Return each line of the entries that mentions the word "with".

───── RECORDS SUPPLIED ─────

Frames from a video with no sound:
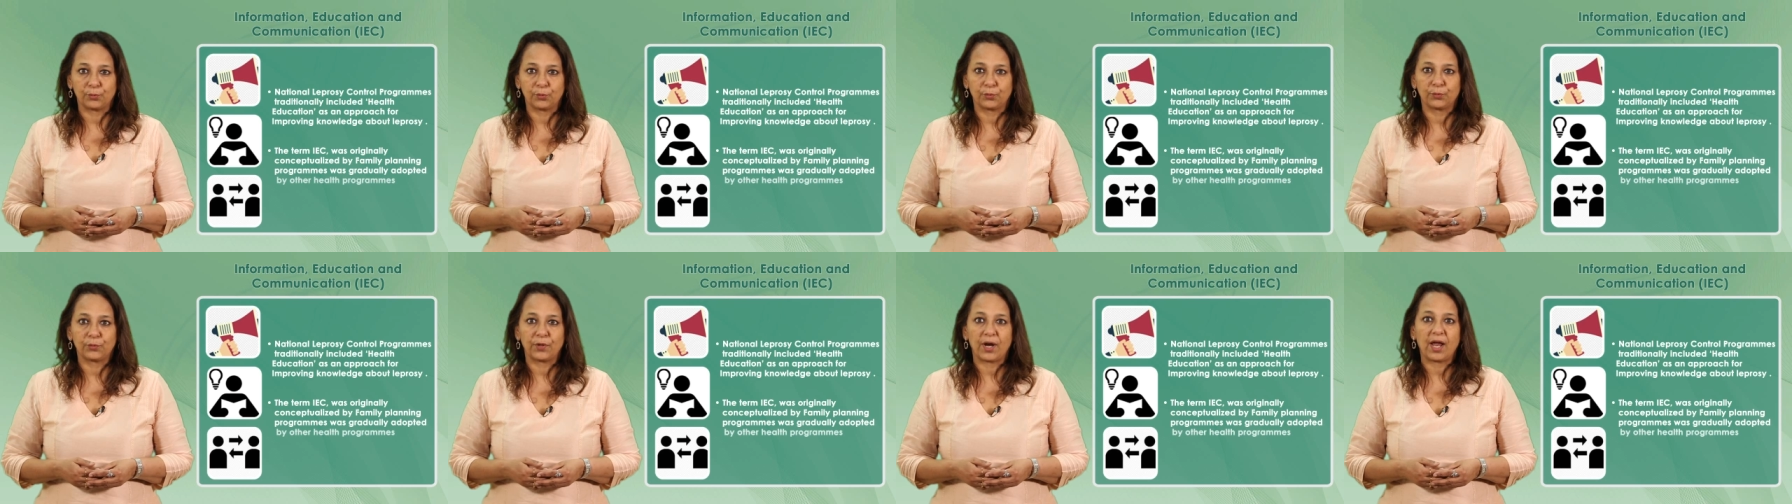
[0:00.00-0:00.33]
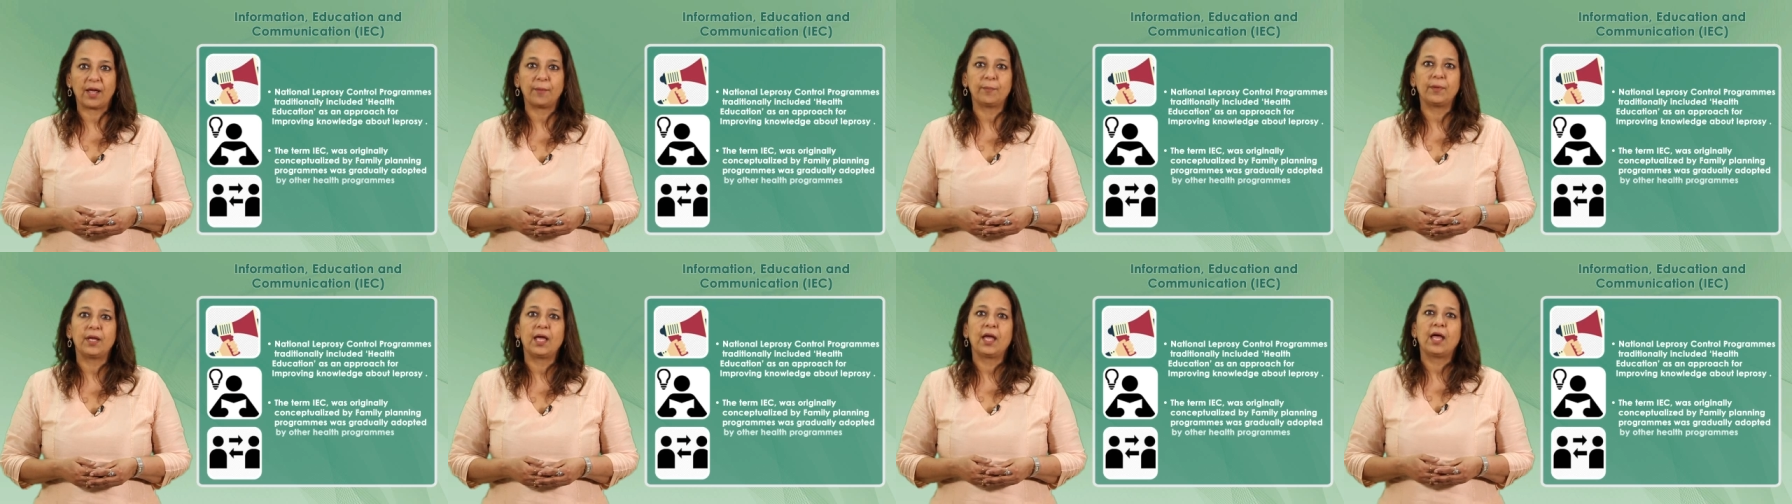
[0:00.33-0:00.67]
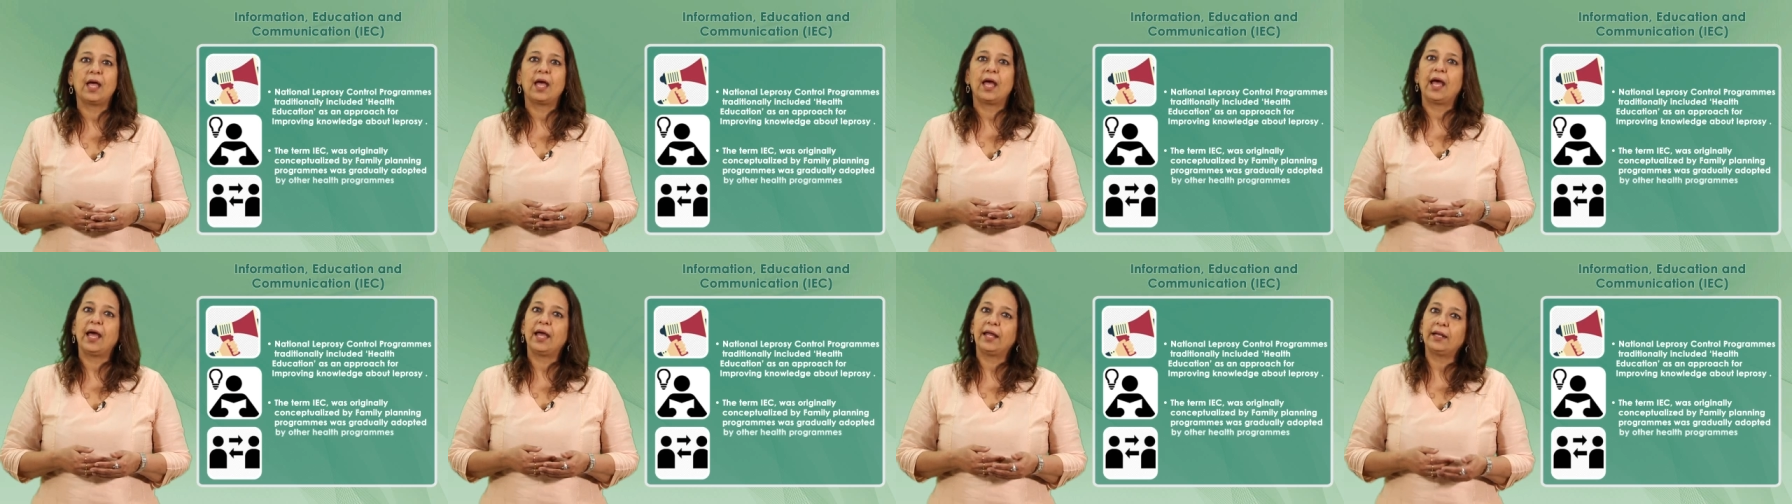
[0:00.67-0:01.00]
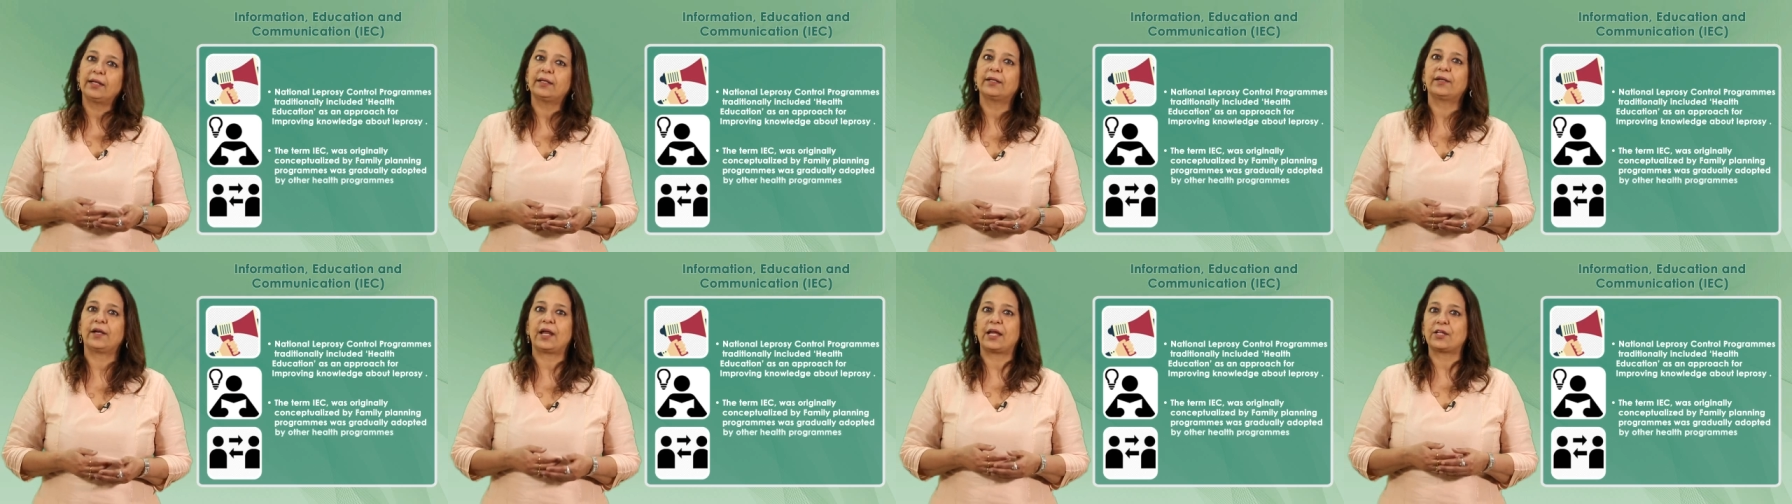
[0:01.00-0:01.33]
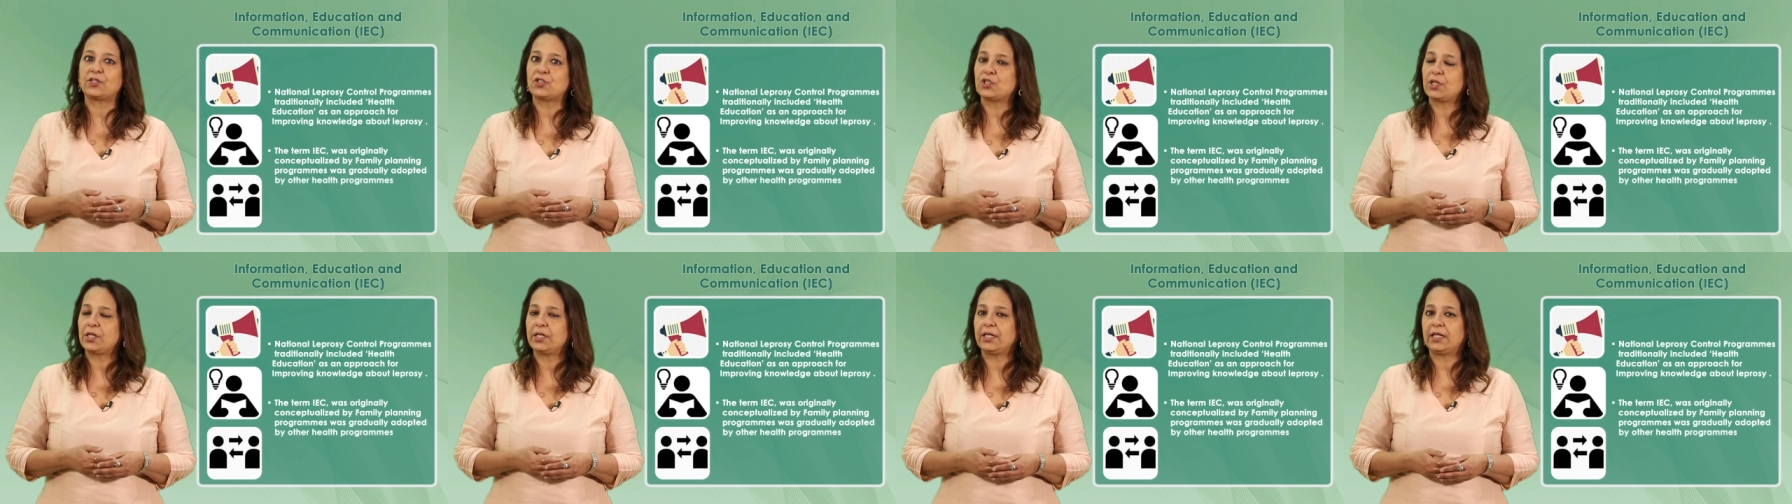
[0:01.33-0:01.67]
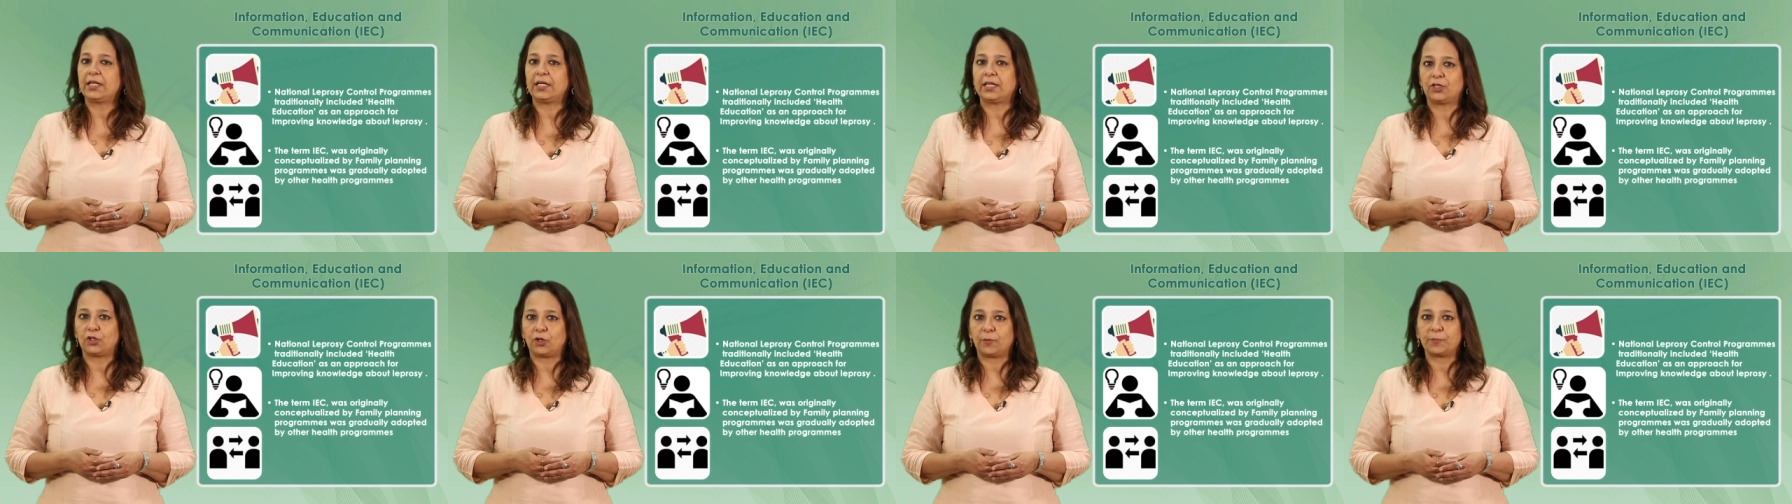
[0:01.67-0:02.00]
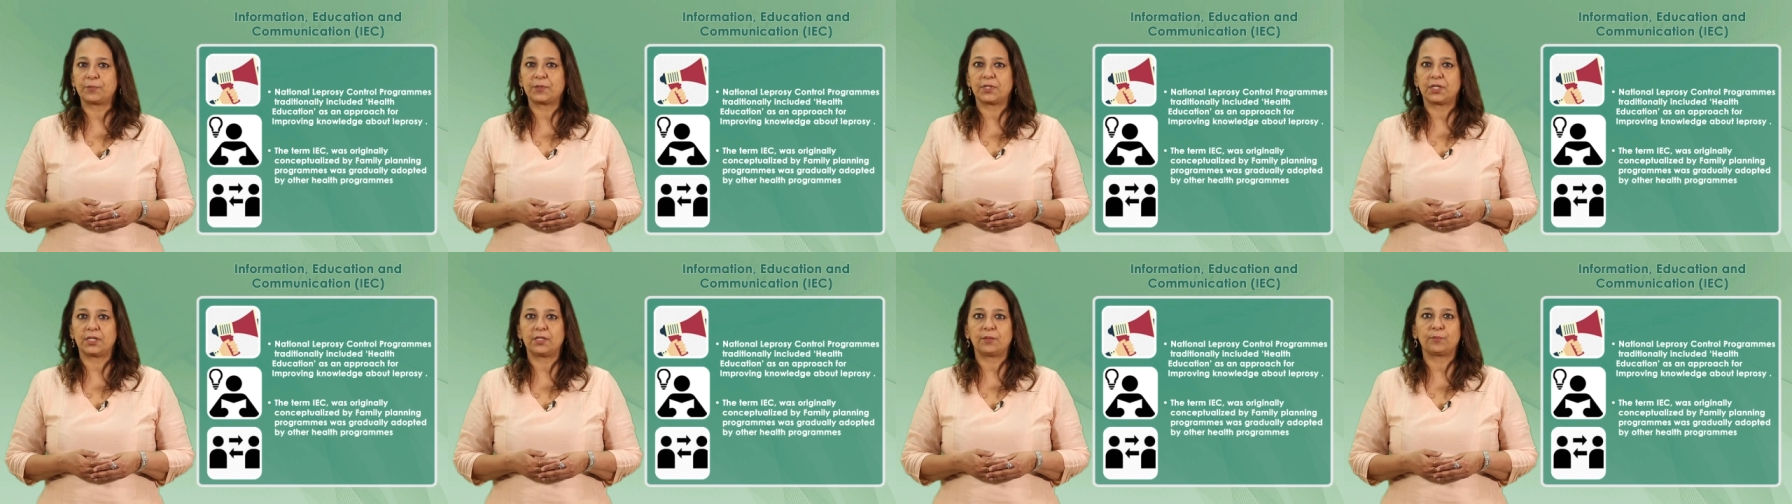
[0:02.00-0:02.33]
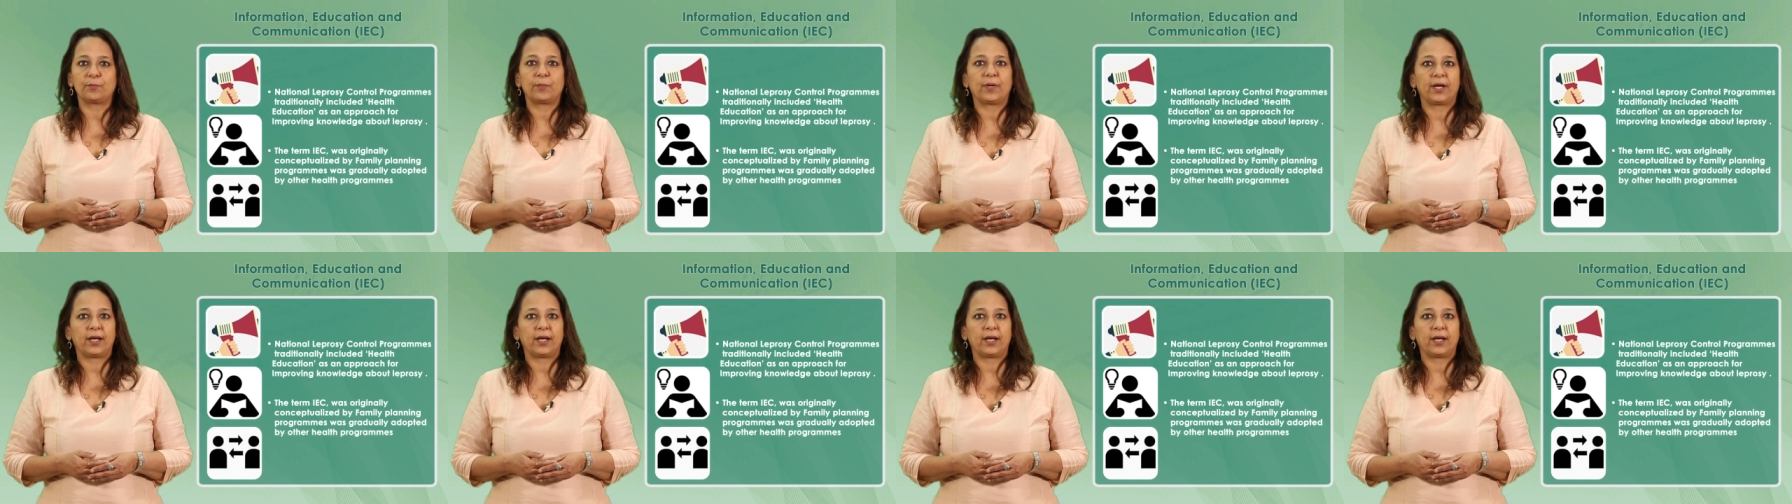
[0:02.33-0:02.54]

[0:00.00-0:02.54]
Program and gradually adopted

─────
───── RECORDS SUPPLIED ─────

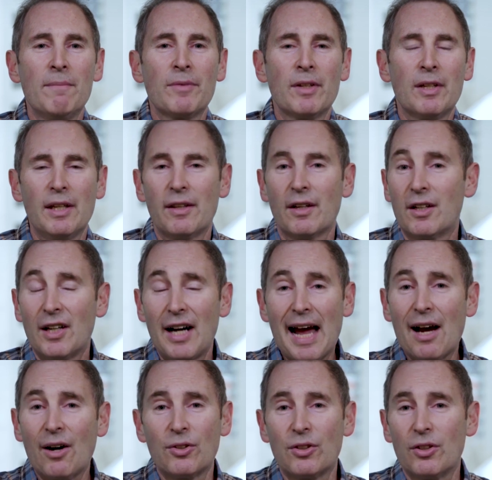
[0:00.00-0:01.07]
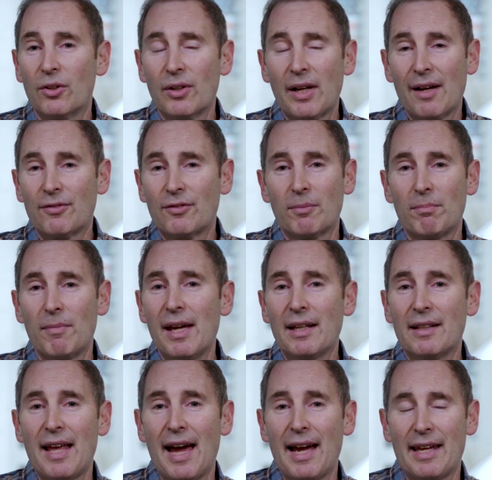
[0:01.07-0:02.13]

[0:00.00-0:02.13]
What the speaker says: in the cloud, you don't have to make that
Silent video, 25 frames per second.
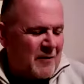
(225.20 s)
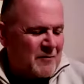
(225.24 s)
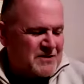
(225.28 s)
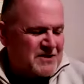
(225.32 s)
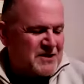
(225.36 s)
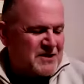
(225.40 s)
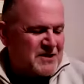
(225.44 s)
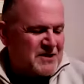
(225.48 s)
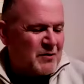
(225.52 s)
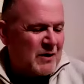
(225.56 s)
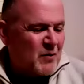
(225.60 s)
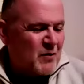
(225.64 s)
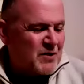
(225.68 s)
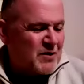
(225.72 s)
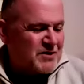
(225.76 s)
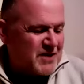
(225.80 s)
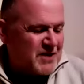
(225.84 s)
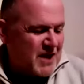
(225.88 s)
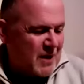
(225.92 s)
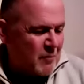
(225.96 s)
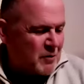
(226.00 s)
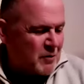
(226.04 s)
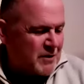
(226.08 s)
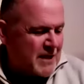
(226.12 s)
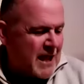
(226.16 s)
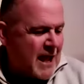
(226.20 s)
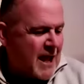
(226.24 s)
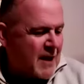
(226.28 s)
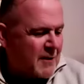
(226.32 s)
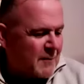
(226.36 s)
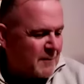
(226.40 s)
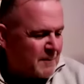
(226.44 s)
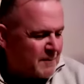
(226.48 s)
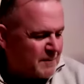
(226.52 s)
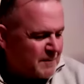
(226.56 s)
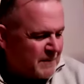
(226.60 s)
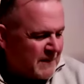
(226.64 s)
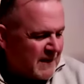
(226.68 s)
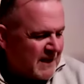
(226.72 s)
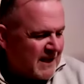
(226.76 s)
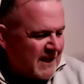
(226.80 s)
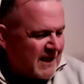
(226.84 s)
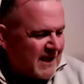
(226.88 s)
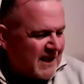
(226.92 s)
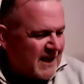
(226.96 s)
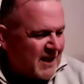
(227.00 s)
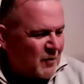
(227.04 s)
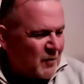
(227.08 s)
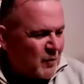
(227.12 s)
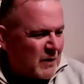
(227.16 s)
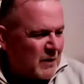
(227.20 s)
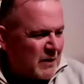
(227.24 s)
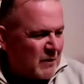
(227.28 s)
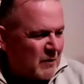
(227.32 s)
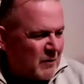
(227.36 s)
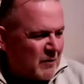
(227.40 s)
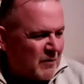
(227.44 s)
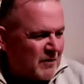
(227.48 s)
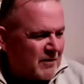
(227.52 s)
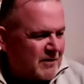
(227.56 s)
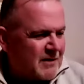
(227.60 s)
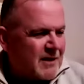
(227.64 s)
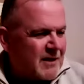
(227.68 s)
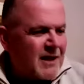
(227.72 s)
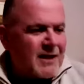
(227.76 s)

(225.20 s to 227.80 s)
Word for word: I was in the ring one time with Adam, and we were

─────
───── RECORDS SUPPLIED ─────

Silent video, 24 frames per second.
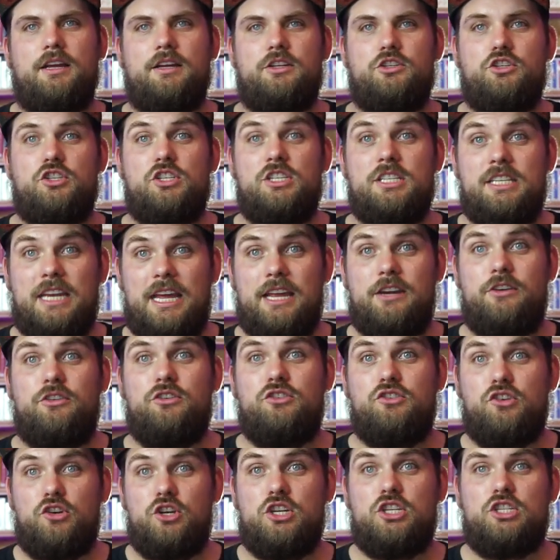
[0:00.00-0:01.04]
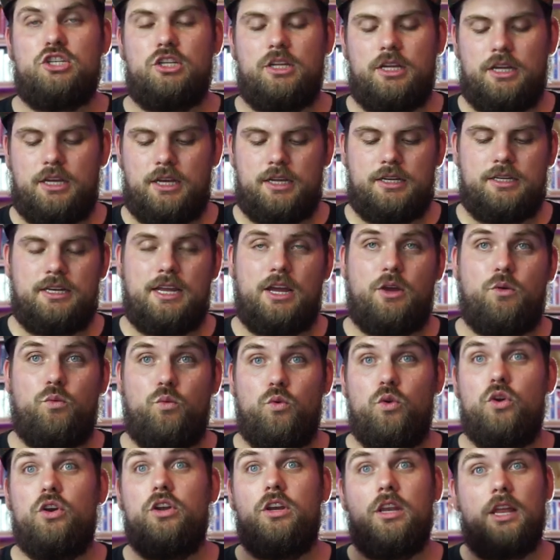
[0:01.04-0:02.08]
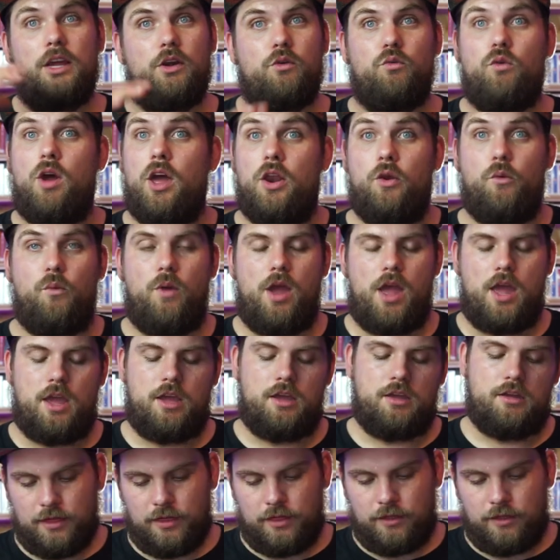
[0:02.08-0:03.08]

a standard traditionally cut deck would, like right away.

─────

# SOLVED PROBLEM
Frames from a video with no sound:
Word for word: I was in the ring one time with Adam, and we were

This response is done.